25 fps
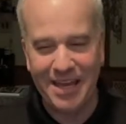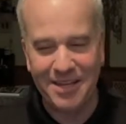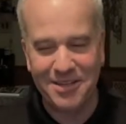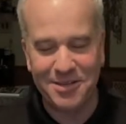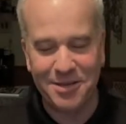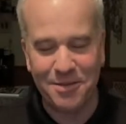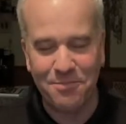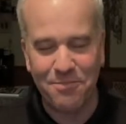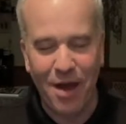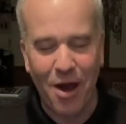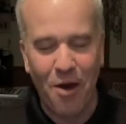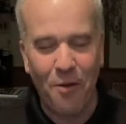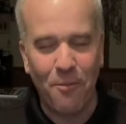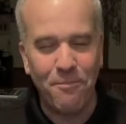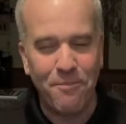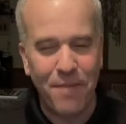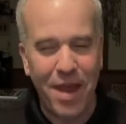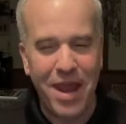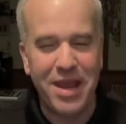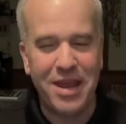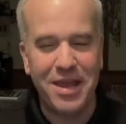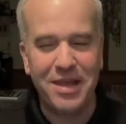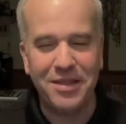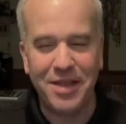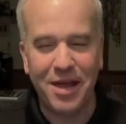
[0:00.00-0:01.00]
It's about
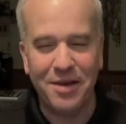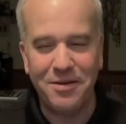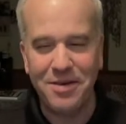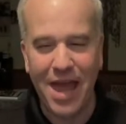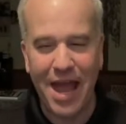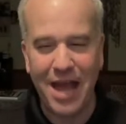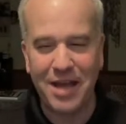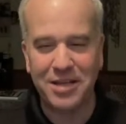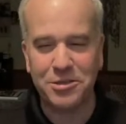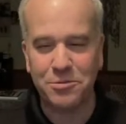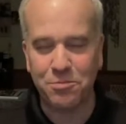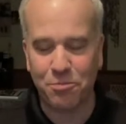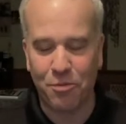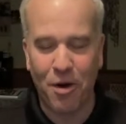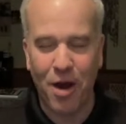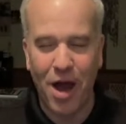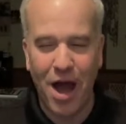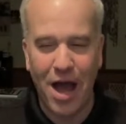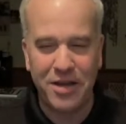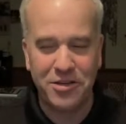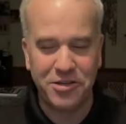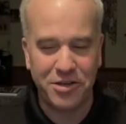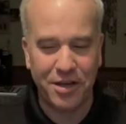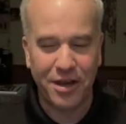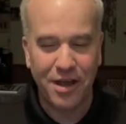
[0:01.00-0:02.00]
making the next
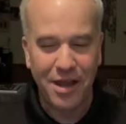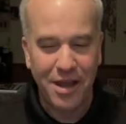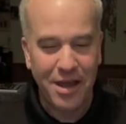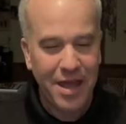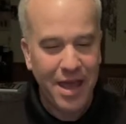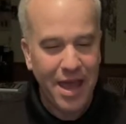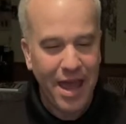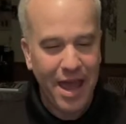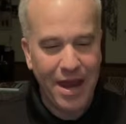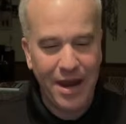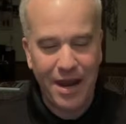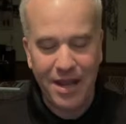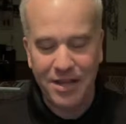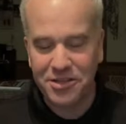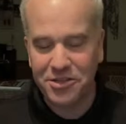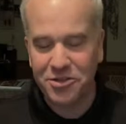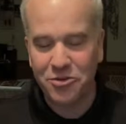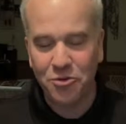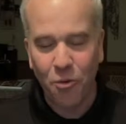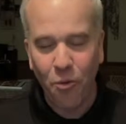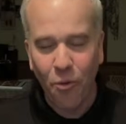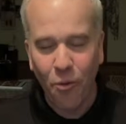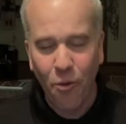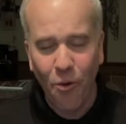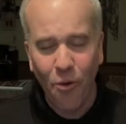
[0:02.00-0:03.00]
project. And it's
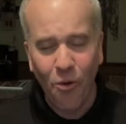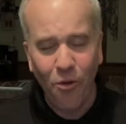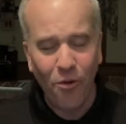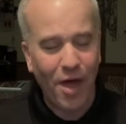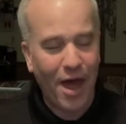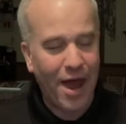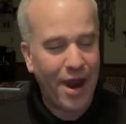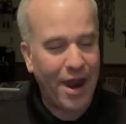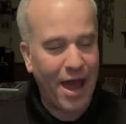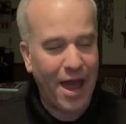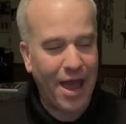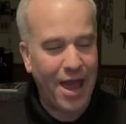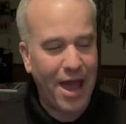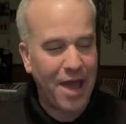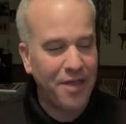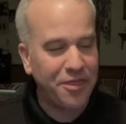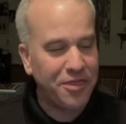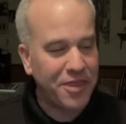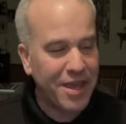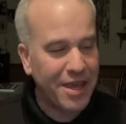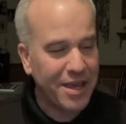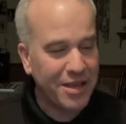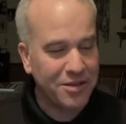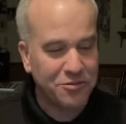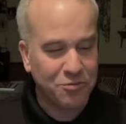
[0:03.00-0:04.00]
cool that I
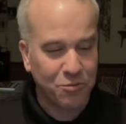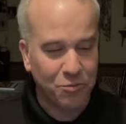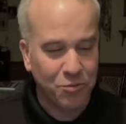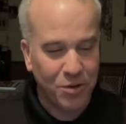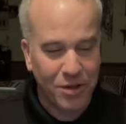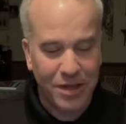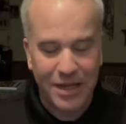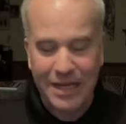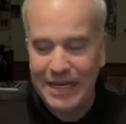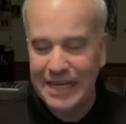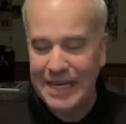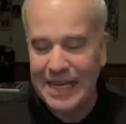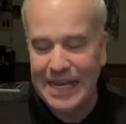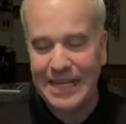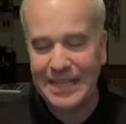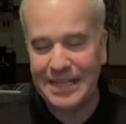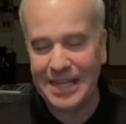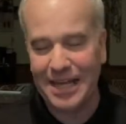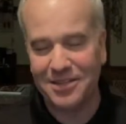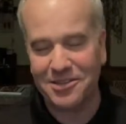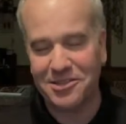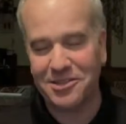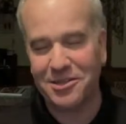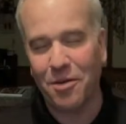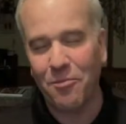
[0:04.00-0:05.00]
think it's really neat
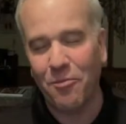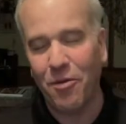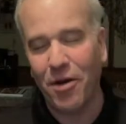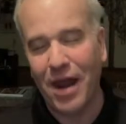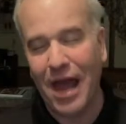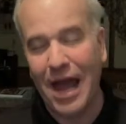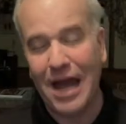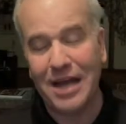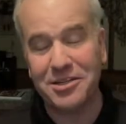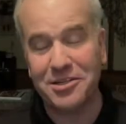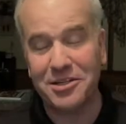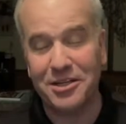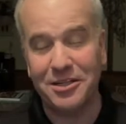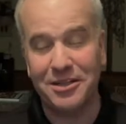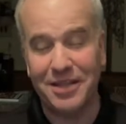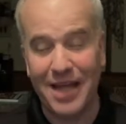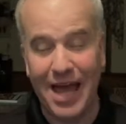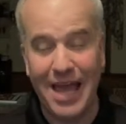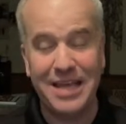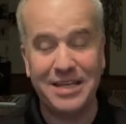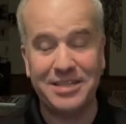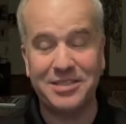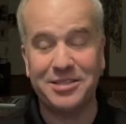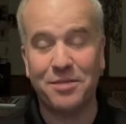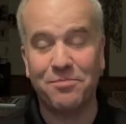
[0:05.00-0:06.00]
that someone actually
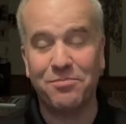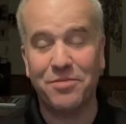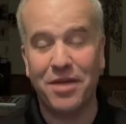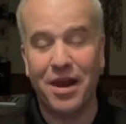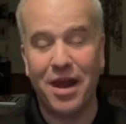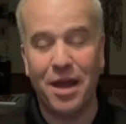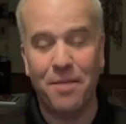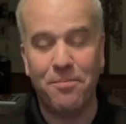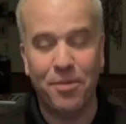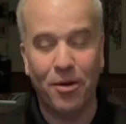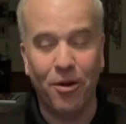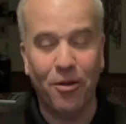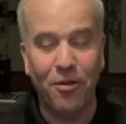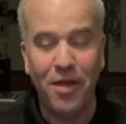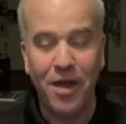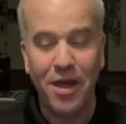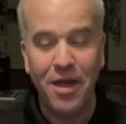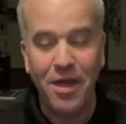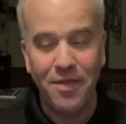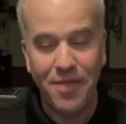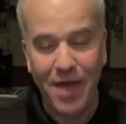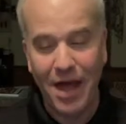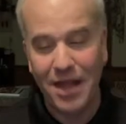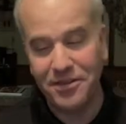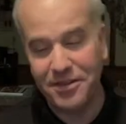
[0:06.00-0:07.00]
likes something I built,
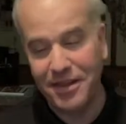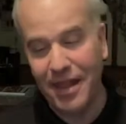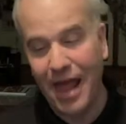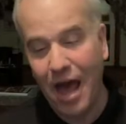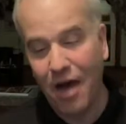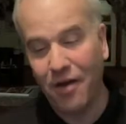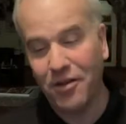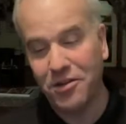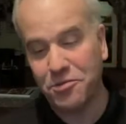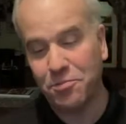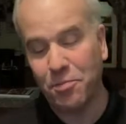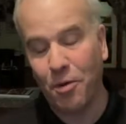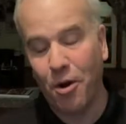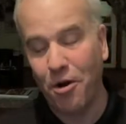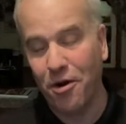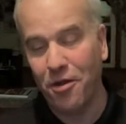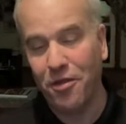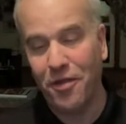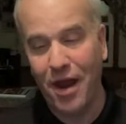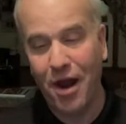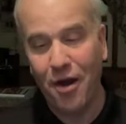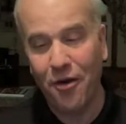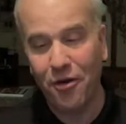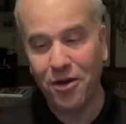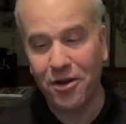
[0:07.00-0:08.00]
that now it's part of
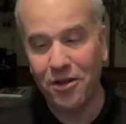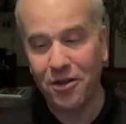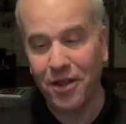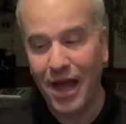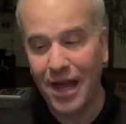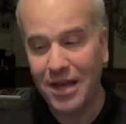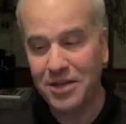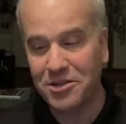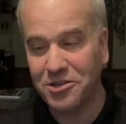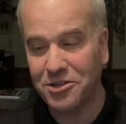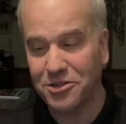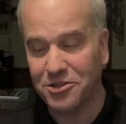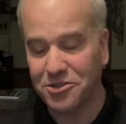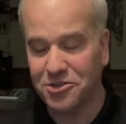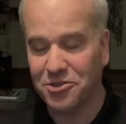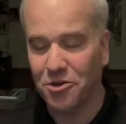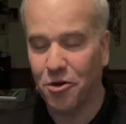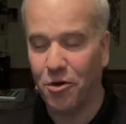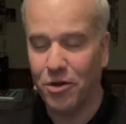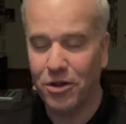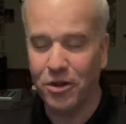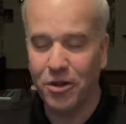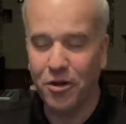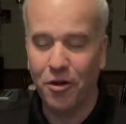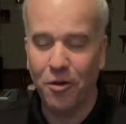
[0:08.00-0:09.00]
their collection. So
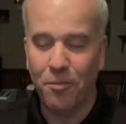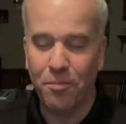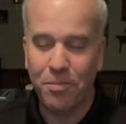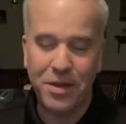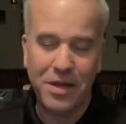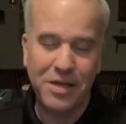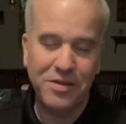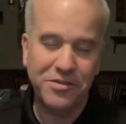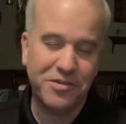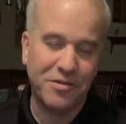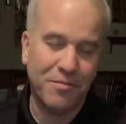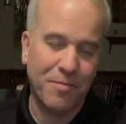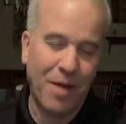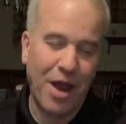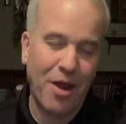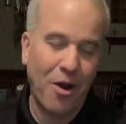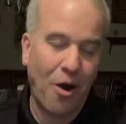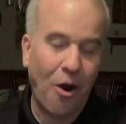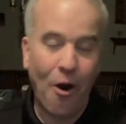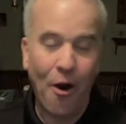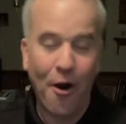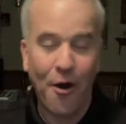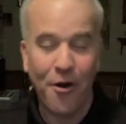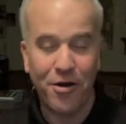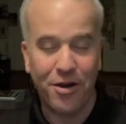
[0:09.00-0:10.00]
a little piece of my
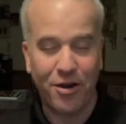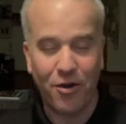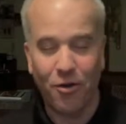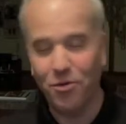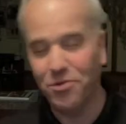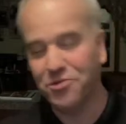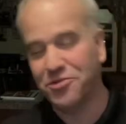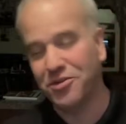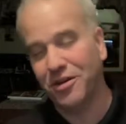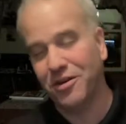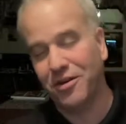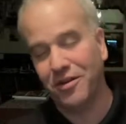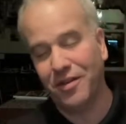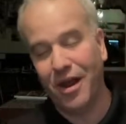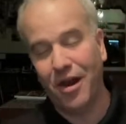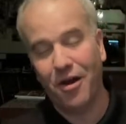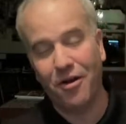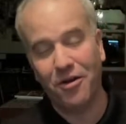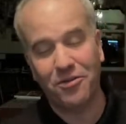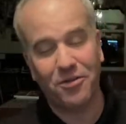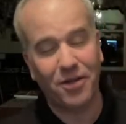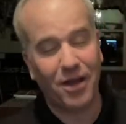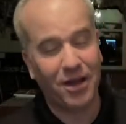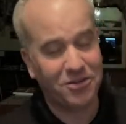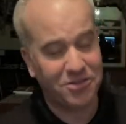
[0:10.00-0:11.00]
art goes into their
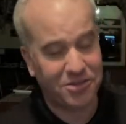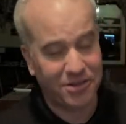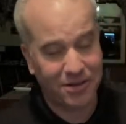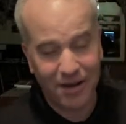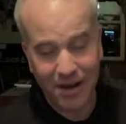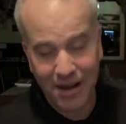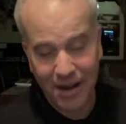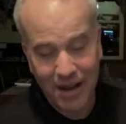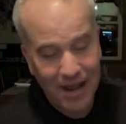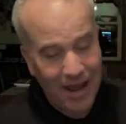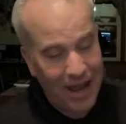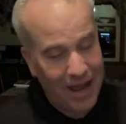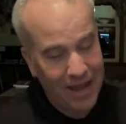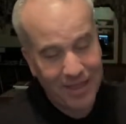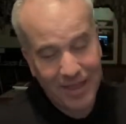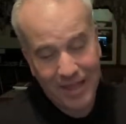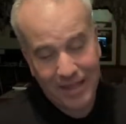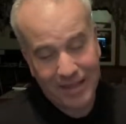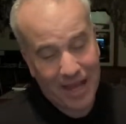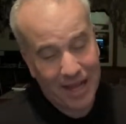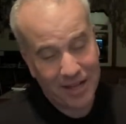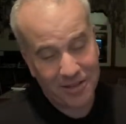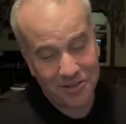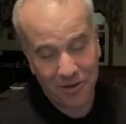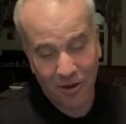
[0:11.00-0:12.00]
collection. I
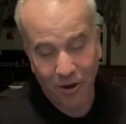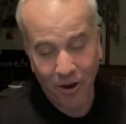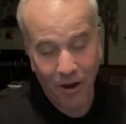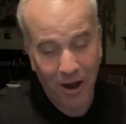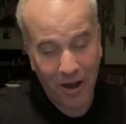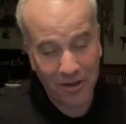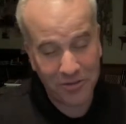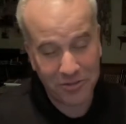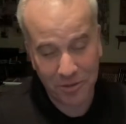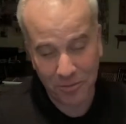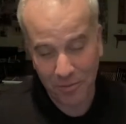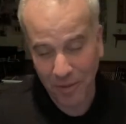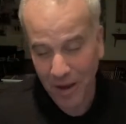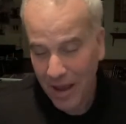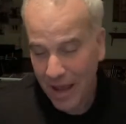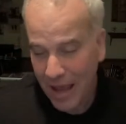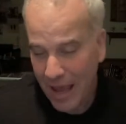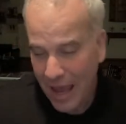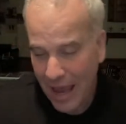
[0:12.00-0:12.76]
think that's awesome.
——
### What this task involves
Once the line with "[0:07.00-0:08.00]" is found, output it and every line after it through the end of the listing, exactly, without pictures.

### Answer section
[0:07.00-0:08.00]
that now it's part of
[0:08.00-0:09.00]
their collection. So
[0:09.00-0:10.00]
a little piece of my
[0:10.00-0:11.00]
art goes into their
[0:11.00-0:12.00]
collection. I
[0:12.00-0:12.76]
think that's awesome.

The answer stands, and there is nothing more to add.